A good recent comp is Dejuan Blair. Blair was a great rebounder in college. He got a lot of steals, hit a high percentage of his shots and had a low B40. That’s McGary. McGary is taller than Blair and his ailment is the back, where Blair’s are his knees. Blair has had 5 productive years as a backup rotation big and should be good for at least 5 more. It is easy to see McGary’s career playing out in similar fashion and that makes him a pretty good score in the post-lottery picks.

4. Walter Taveres, Gran Canaria: He has some nice numbers, though nothing dominant. He looks like he could become at least a decent backup and possibly a starter.

5. Sim Bhullar, New Mexico State: He’s slow and he’s too fat, but someone should draft this guy just to see what happens if he can get himself into better shape. Bhullar hits 3 of the 4 benchmarks of a superstar center. He hit .648 on 2-pointers, an 11.5 R40 and a 5.0 B40. Those are seriously good prospect numbers. A big negative is that he gets very few steals, just 3 this past year. That confirms he lacks the quickness NBA players usually possess. Despite his shot blocking prowess he has a lot of work to do before he’s a good defender.

I get that he’s a project and may never work out, but he’s 7’5” and he has already shown he can be very productive at the college level. I think drafting this guy in round 2, setting him up with a personal trainer and making sure he gets plenty of time in the D-league is a smart investment with a ton of upside.

6. Alex Kirk, New Mexico: Kirk is a willing, but inefficient 3-point shooter. He has hit only 25% on 139 attempts in 3 years. This tells me that someone, possibly only Kirk himself, believes there’s some ability there. If he can get that number up to 35%, he has enough other skills to be a decent stretch 5.

7. Jordan Bachynski, Arizona State: He’s been an excellent shot blocker for 4 years and that’s worth something. His other numbers have rarely measured up, though his R40 clicked past 10 for the first time this year. He’ll be 25 when the NBA season starts so there isn’t any upside here. Like Bhullar his low S40 is something of a red flag. Worth a look because rim protectors are rare and useful ones are valuable, but he doesn’t seem likely to have a big impact.

8. Omar Oraby, USC: A poor man’s Jordan Bachynski.
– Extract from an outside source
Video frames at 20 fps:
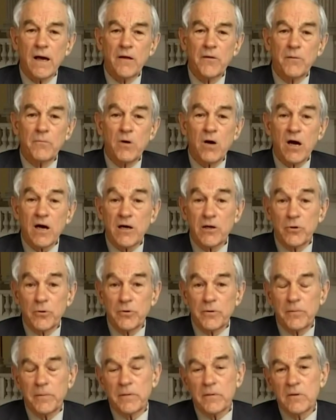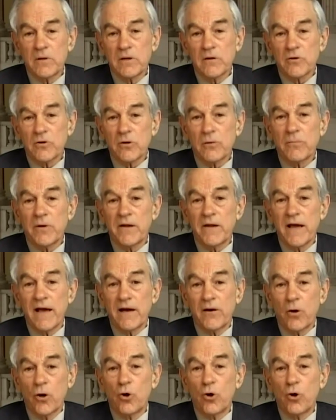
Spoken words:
the market will determine that.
9. Alec Brown, Green Bay: A stretch 5. Brown is a shot-blocker on the defensive end and a gunner on the other end. He has hit 42% on treys for consecutive seasons now. His 4.1 B40 is one of the best among this year’s center crop. He’s a weak rebounder, as his 7.5 R40 shows . His 2PP has been < .500 2PP in 4 seasons. Typically a center with the last 2 stats on his resume is a non-starter as a prospect. Unlikely as an NBA stint would be for Brown, he does have a couple of very valuable skills and might find a spot as a specialist.

10. Daniel Miller, Georgia Tech: Of the remaining NCAA centers, Miller is the only one worth a mention. He’s had three ordinary years leading up to this breakout senior season. He wasn’t great as a senior, but good enough to be worth a look. He didn’t do anything great, but was solid across the board. He might be able to hang on as an emergency big buried deep on the bench.